Em termos da autoria de mulheres negras na literatura brasileira, Água funda ocupa lugar histórico de relevo, pois, segundo o que as pesquisas apontam, é o primeiro romance publicado por uma autora negra depois do término do período de cativeiro no Brasil, em 1888. Quando foi lançado, a liberdade no país só existia formalmente há 58 anos. Até onde sabemos, Ruth Guimarães é a segunda romancista negra da literatura brasileira. Água funda aparece quase um século após o surgimento do romance Úrsula (1859), de Maria Firmina dos Reis, nossa grande pioneira. O romance da escritora paulista, articulando águas profundas do Brasil libertado, trata, sobretudo, de processos históricos continuados, muitas vezes semelhantes a águas paradas.

O engenho é do tempo da escravatura. Seu Pedro Gomes, o morador mais antigo do lugar, ainda se lembra quando o paiol, perto da casa-grande, era senzala. Antes disso, era só um rancho de tropa, na baixada, e mato virgem subindo morro. A casa-grande pode-se dizer que é de ontem. Tem pouco mais de cem anos e ainda dura outros cem. (Água funda, 2018, p. 18).

NOTAS

[nota 1]. Aracy Amaral. Tarsila, sua obra e seu tempo. Editora 34/EDUSP: São Paulo, [1975] 2003, p. 78.)

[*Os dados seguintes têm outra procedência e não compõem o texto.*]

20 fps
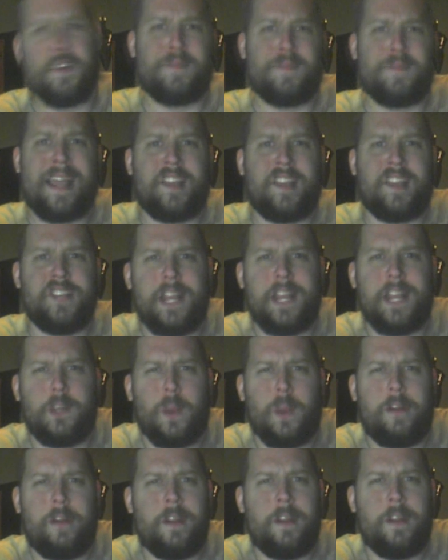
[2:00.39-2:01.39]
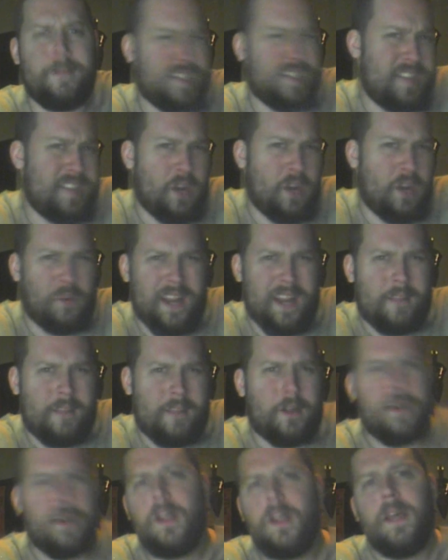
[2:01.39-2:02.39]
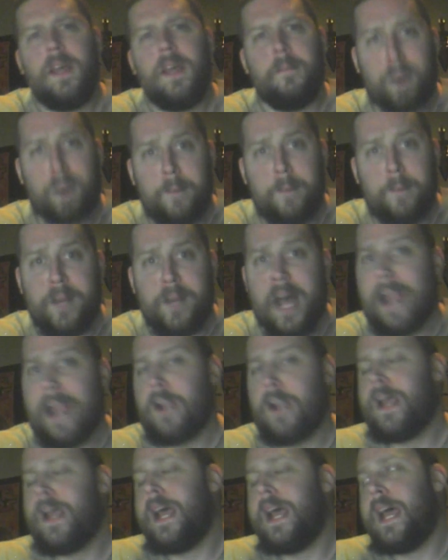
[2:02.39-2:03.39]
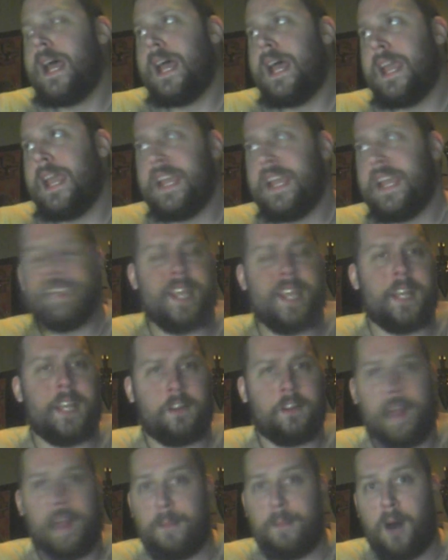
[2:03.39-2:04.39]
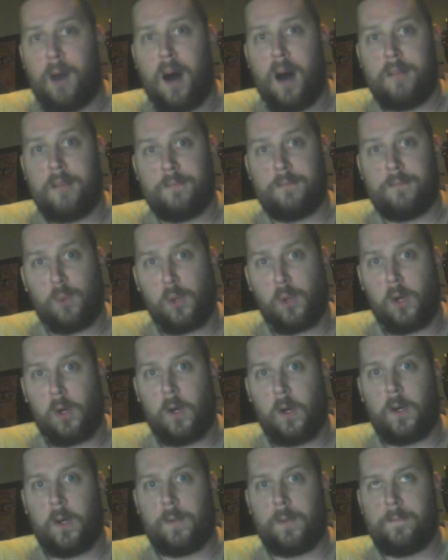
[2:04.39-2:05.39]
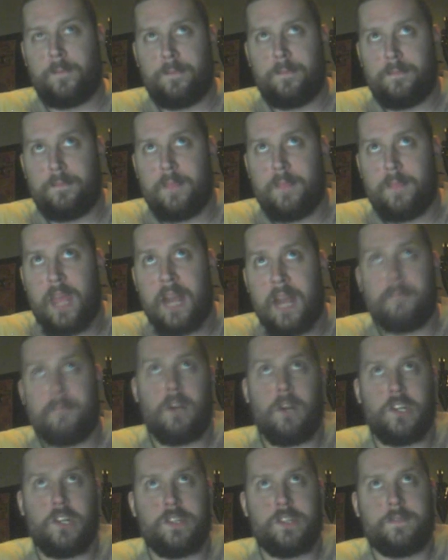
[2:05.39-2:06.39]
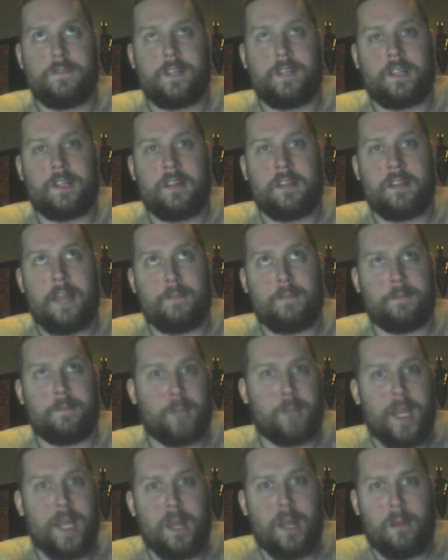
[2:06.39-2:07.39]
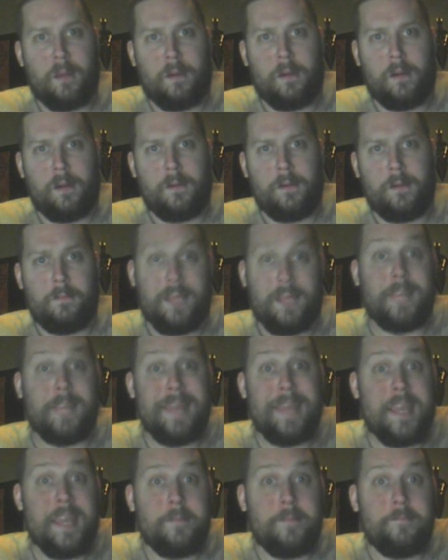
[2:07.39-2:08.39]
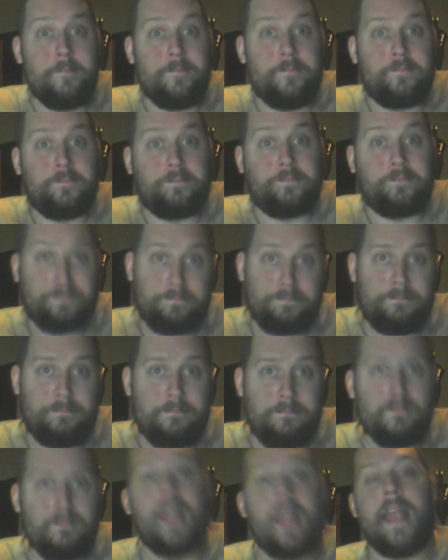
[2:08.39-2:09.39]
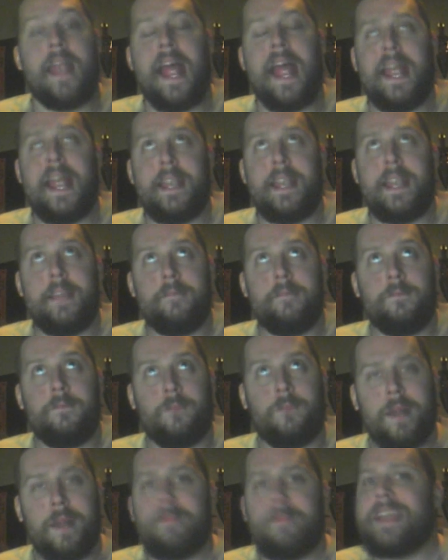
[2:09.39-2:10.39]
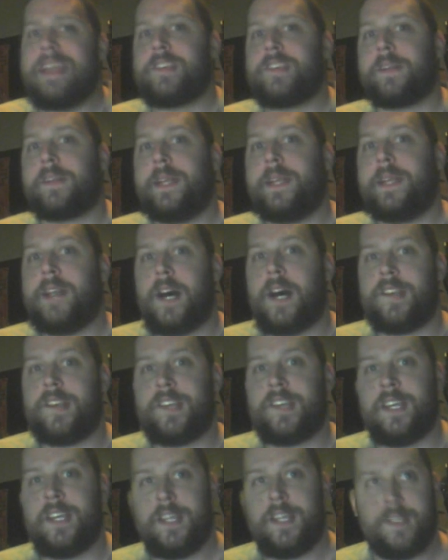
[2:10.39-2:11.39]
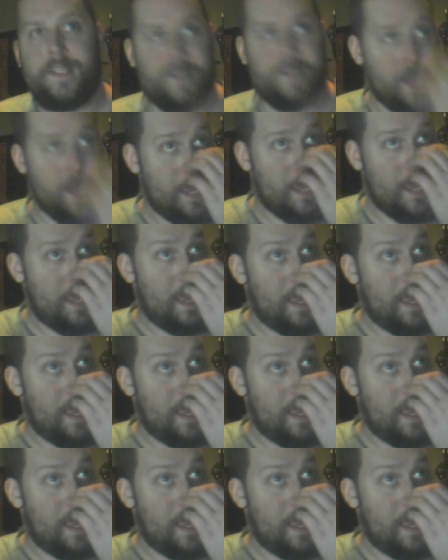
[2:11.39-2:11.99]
That was back in January. But still, whatever. Pump and Iron is a great mod for an immersive type of player like me. And what it basically does is,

[nota 2]. Ruth Guimarães. Cartas a Mario de Andrade. Ângulo, n. 137, 2015. Disponível em: < http://www.unifatea.edu.br/seer/index.php/angulo/article/viewArticle/1345). A citação está na página 52.

[nota 3]. Mário da Silva Brito. Diário intemporal. Rio de Janeiro: Civilização brasileira, 1970.

[nota 4]. Cartas de Ruth Guimarães a Mario de Andrade, disponíveis no link da nota 2 deste texto. A citação em questão está na página 51.